**WORK TASK:** Set down the data below word for word, and leave the images aside.

Stored items from a collection
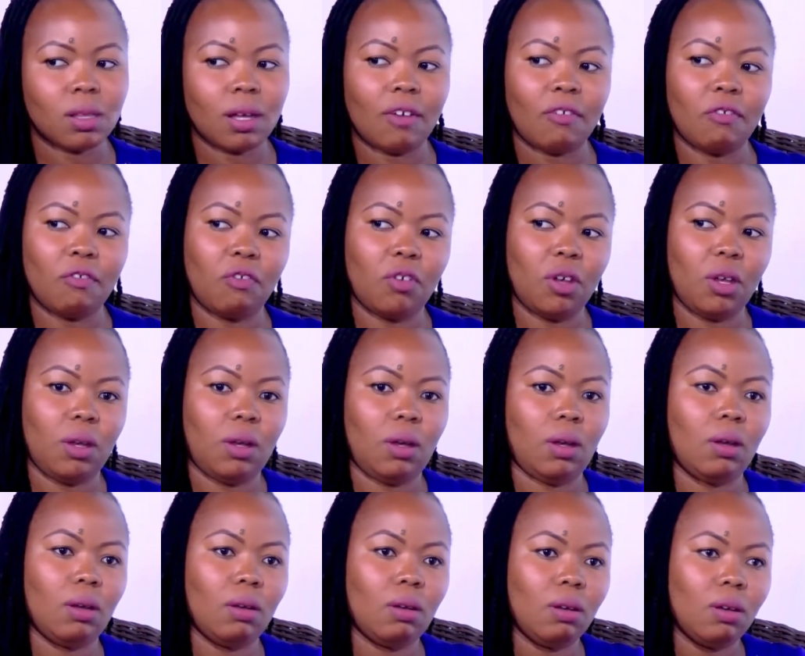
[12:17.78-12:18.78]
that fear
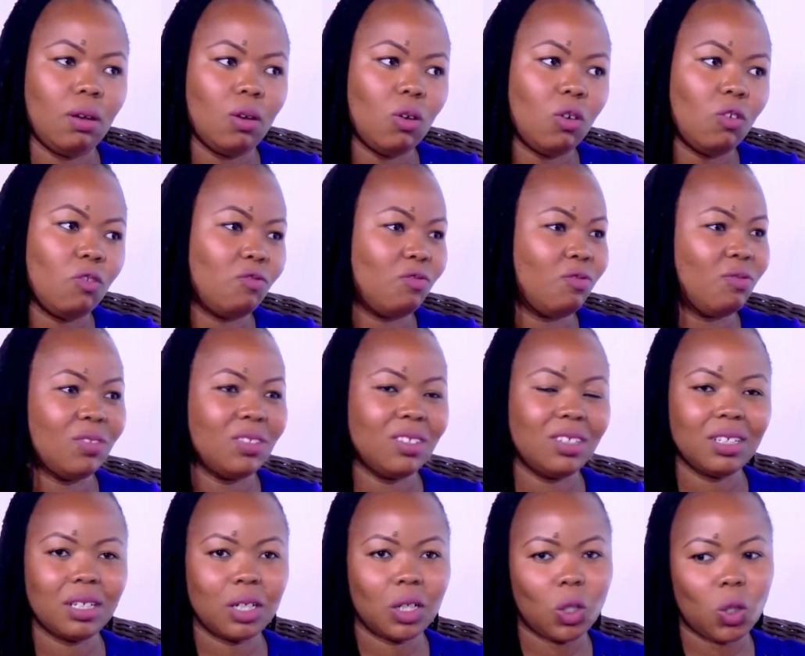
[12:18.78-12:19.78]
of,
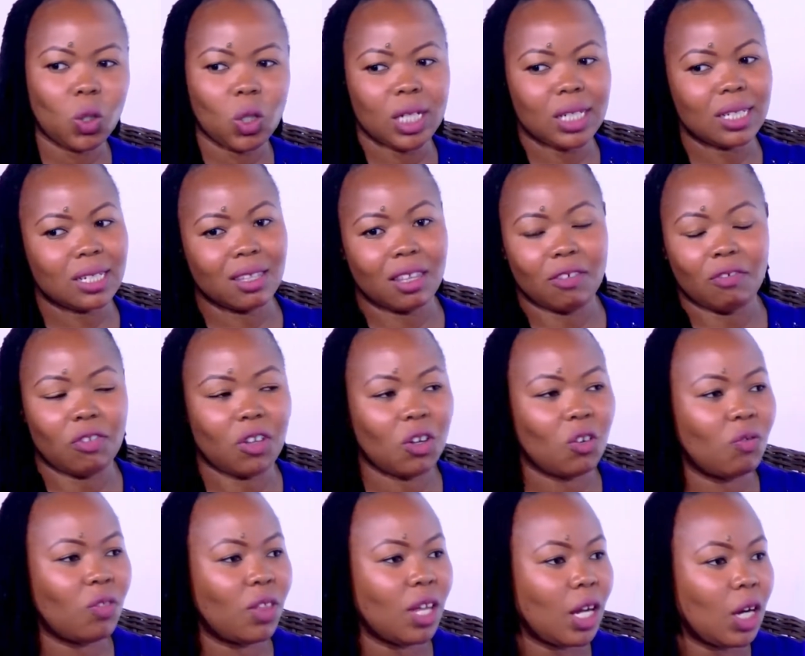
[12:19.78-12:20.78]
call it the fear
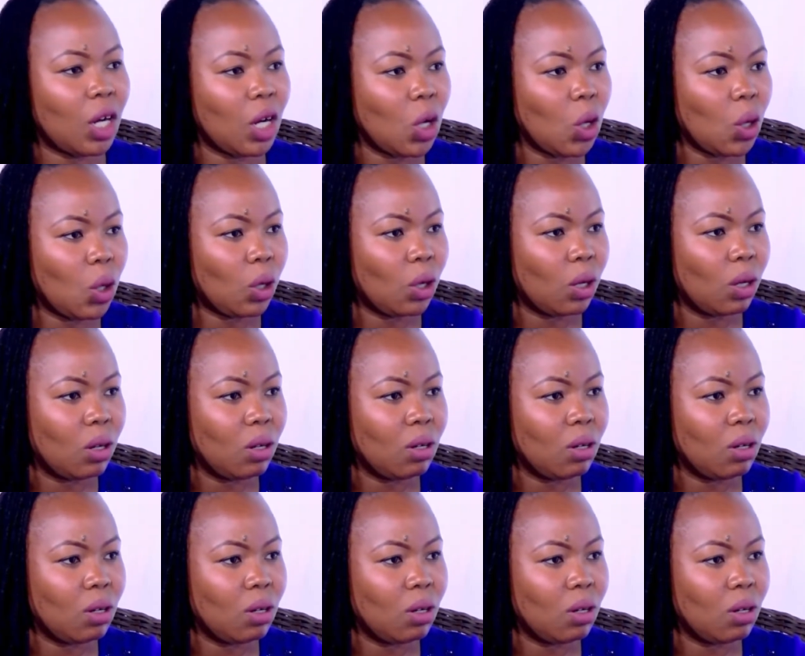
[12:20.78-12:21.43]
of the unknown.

**WRITTEN ANSWER:**
[12:17.78-12:18.78]
that fear
[12:18.78-12:19.78]
of,
[12:19.78-12:20.78]
call it the fear
[12:20.78-12:21.43]
of the unknown.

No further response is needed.